---- Exercise materials

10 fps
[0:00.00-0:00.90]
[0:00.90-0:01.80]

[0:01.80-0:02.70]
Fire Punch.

--------
---- Exercise materials

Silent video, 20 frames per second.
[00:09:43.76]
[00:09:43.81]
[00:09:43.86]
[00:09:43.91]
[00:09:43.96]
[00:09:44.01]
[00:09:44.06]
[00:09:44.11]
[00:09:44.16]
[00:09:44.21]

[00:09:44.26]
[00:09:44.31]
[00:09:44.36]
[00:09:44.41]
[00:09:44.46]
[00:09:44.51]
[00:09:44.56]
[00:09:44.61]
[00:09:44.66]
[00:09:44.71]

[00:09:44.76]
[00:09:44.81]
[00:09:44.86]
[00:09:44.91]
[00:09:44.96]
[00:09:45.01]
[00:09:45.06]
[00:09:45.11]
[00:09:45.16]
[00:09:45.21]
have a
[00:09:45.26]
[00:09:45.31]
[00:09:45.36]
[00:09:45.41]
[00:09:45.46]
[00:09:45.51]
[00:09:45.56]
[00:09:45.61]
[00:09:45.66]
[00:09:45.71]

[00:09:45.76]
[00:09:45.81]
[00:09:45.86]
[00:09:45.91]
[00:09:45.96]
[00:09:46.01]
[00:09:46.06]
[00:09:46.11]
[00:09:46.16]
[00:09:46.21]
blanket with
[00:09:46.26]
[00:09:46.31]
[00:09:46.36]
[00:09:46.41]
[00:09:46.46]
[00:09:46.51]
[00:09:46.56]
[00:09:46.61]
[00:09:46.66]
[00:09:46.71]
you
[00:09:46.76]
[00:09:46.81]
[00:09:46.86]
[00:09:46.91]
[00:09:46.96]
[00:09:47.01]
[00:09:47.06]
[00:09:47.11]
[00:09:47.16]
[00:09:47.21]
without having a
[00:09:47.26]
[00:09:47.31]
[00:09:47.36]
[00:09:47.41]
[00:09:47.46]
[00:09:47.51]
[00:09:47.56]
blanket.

--------

*Assignment*. Reproduce exactly the entries above, limited to the lines from the one with "[00:09:44.51]" through the one with "[00:09:46.66]", both included.

*Task result*.
[00:09:44.51]
[00:09:44.56]
[00:09:44.61]
[00:09:44.66]
[00:09:44.71]

[00:09:44.76]
[00:09:44.81]
[00:09:44.86]
[00:09:44.91]
[00:09:44.96]
[00:09:45.01]
[00:09:45.06]
[00:09:45.11]
[00:09:45.16]
[00:09:45.21]
have a
[00:09:45.26]
[00:09:45.31]
[00:09:45.36]
[00:09:45.41]
[00:09:45.46]
[00:09:45.51]
[00:09:45.56]
[00:09:45.61]
[00:09:45.66]
[00:09:45.71]

[00:09:45.76]
[00:09:45.81]
[00:09:45.86]
[00:09:45.91]
[00:09:45.96]
[00:09:46.01]
[00:09:46.06]
[00:09:46.11]
[00:09:46.16]
[00:09:46.21]
blanket with
[00:09:46.26]
[00:09:46.31]
[00:09:46.36]
[00:09:46.41]
[00:09:46.46]
[00:09:46.51]
[00:09:46.56]
[00:09:46.61]
[00:09:46.66]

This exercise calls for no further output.